May 1, 2009 is Law Day. Law Day is celebrated nation wide but was originated by Wewoka attorney Hicks Epton in 1958. This year the theme is "Legacy of Liberty-a celebration of the bicentennial of Lincoln."

Lincoln was president during one of the most trying times in our country. His courage and tenacity helped preserve and shape the United States we know today. The legacy emanating from his decisions in three major areas will be presented in articles written by local attorneys this week. The first of those areas is related to civil rights.

Many of us, when we think of civil rights, think of the desegregation of schools in the 1950's and the civil rights movement, which led to broad ranging changes in our criminal and civil laws in U.S. Supreme Court decisions in the 60s and 70s. Few are aware that the Civil Rights Act, Title 42 United States Code, Section 1983, was passed in the post civil war reconstruction period in 1871, originally called the Ku Klux Klan act.

One of the chief reasons for its passage was to protect southern blacks from the Ku Klux Klan by providing a civil remedy for abuses then being committed in the South and to protect those wronged through misuse of power possessed by virtue of state law and made possible only because the wrongdoer had the authority of state law. For most of its history, the Act had very little effect. The legal community did not think the statute served as a check on state officials, and did not often litigate under the statute.
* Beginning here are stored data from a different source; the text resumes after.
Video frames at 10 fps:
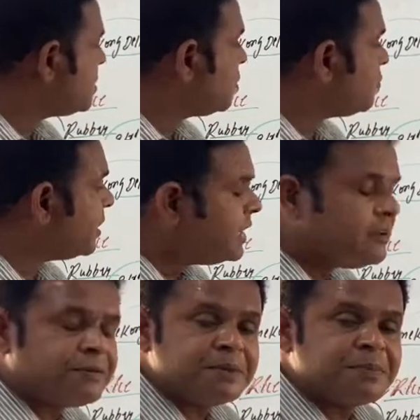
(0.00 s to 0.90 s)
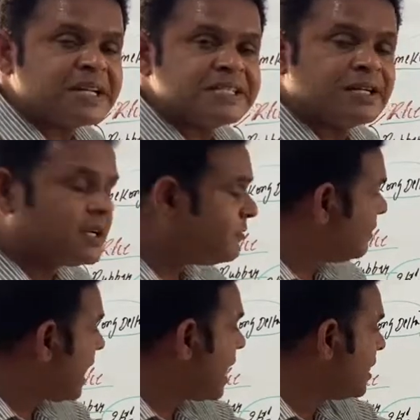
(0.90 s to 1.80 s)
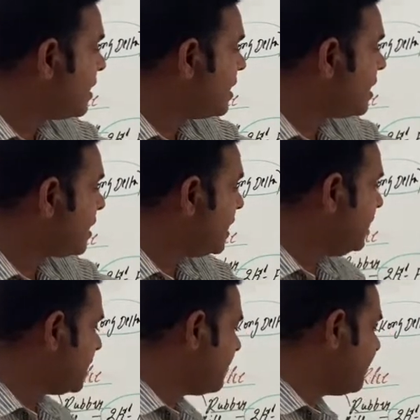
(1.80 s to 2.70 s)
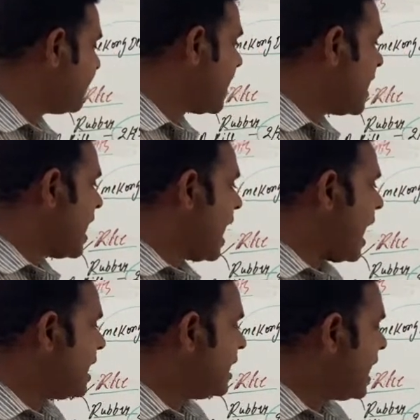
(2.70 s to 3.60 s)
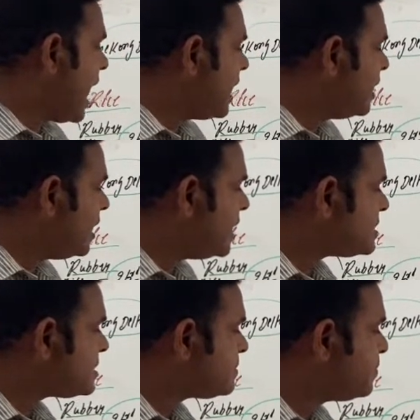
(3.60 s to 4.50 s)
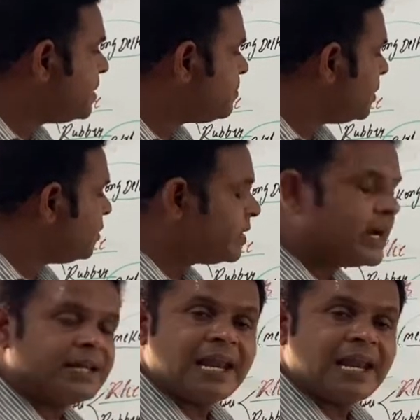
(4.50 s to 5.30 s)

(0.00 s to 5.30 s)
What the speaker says: 25% of land rent and landless people to get theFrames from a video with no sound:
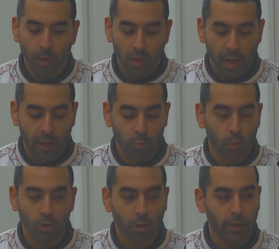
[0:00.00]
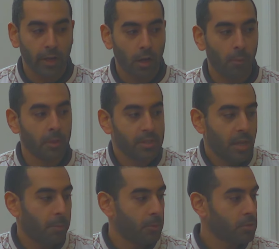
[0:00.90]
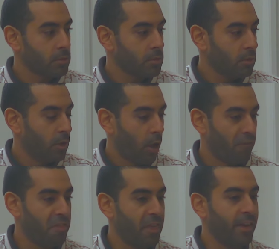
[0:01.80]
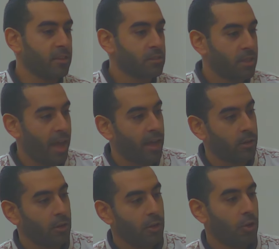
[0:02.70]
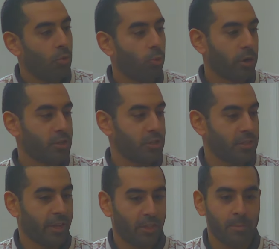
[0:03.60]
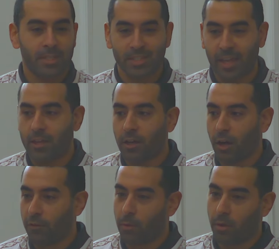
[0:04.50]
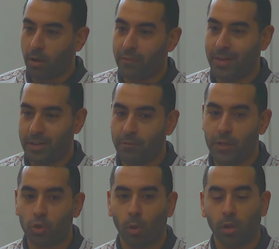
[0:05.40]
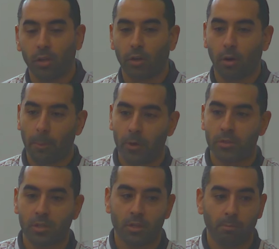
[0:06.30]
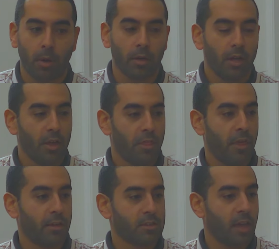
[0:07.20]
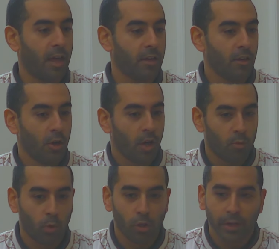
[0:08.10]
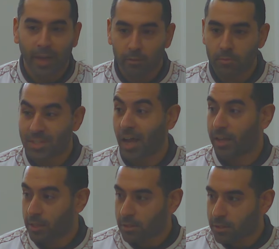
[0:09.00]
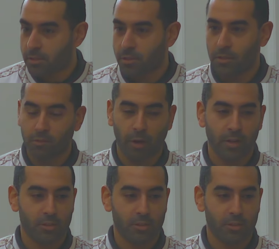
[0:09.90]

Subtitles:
And we'll look at a couple examples of things that weren't just like the mistake of an individual or a person, but things that, and we'll look at science, right?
However, this changed in 1961 when the Supreme Court of the United States decided Monroe v. Pape In that case, the Court articulated three purposes that underlay the statute: 1) to override certain kinds of state laws; 2) to provide a remedy where state law was inadequate; and 3) to provide a federal remedy where the state remedy, though adequate in theory, was not available in practice. Pape opened the door for renewed interest in Section 1983.